Background
The stillbirth rate for Australian Aboriginal and Torres Strait Islander infants remains higher than non‐Indigenous rates. Risks for stillbirth include maternal factors such as ethnicity, age, geographic location, and physical health. Fetal risk factors include gestational age, birthweight and congenital anomalies.
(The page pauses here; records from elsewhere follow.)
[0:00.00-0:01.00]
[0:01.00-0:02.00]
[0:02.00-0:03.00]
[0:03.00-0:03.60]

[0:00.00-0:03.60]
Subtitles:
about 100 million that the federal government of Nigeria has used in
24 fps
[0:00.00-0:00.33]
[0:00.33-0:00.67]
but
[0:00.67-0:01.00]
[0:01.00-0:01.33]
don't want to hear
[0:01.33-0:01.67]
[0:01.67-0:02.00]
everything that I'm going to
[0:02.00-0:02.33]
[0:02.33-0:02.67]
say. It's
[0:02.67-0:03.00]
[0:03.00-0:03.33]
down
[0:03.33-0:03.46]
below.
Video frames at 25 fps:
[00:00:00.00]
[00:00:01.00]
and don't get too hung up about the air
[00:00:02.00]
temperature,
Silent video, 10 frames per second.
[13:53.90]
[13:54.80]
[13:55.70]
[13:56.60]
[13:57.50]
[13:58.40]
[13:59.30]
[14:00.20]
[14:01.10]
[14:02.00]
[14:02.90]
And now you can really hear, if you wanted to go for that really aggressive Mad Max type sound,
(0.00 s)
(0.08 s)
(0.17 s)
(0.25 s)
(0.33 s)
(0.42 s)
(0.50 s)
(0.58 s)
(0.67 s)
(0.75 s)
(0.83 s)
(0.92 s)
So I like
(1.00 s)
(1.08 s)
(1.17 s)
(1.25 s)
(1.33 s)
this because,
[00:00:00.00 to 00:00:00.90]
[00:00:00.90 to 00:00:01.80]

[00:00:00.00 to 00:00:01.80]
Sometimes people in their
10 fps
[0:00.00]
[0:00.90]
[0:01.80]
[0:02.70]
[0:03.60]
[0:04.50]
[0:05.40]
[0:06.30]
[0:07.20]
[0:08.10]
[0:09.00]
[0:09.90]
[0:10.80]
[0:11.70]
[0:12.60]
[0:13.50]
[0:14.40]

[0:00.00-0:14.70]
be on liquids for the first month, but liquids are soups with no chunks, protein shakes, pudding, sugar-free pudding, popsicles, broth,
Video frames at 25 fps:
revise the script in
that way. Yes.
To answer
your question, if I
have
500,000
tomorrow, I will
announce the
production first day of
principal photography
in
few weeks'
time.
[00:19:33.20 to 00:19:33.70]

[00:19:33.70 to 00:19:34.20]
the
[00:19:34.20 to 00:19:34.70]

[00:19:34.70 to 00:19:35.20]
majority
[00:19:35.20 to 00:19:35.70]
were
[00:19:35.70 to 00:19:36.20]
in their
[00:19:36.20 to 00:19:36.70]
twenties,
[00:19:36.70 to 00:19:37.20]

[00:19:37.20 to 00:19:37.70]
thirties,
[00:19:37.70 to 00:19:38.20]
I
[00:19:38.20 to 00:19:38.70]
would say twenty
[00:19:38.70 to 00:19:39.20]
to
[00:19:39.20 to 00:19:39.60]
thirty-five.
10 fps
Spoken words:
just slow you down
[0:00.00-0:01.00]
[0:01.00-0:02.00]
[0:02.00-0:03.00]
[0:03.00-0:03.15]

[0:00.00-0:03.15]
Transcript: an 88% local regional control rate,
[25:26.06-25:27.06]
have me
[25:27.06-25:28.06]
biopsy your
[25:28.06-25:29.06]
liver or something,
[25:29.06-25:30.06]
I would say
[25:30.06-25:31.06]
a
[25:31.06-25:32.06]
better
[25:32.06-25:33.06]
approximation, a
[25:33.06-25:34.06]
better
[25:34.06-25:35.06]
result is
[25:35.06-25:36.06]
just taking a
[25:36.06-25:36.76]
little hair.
The total stillbirth rate for all babies born at the Townsville University Hospital during the study period was 11 per 1000 births.

Aims
To identify Aboriginal and Torres Strait Islander stillbirth rates, risk factors and causes in North Queensland.

Materials and Methods
A retrospective chart audit was conducted to identify Indigenous women who had experienced stillbirth in the Townsville University Hospital between January 2005 and December 2014.

Results
Thirty‐two charts were available for audit. The stillbirth rate for non‐Indigenous infants was 10.3 per 1000 births. The stillbirth rate for Indigenous infants was 11.7 per 1000 births. Almost half of the women lived in rural, remote or very remote areas. Maternal risk factors included poorer physical health, such as obesity, diabetes, hypertension, and smoking, fertility issues and lack of antenatal care. Fetal risk factors included congenital anomalies, including cardiac and skeletal abnormalities, placental disorders, and preterm birth.

Conclusions
Stillbirth risk remains higher for Aboriginal and Torres Strait Islander women and their babies. Supporting women to enhance their health is paramount, particularly during pregnancy. Further, increasing awareness of stillbirth risk factors through education for both women and healthcare professionals will support culturally responsive care for women and their families to mitigate stillbirth risk and enhance pregnancy outcomes in non‐urban Queensland.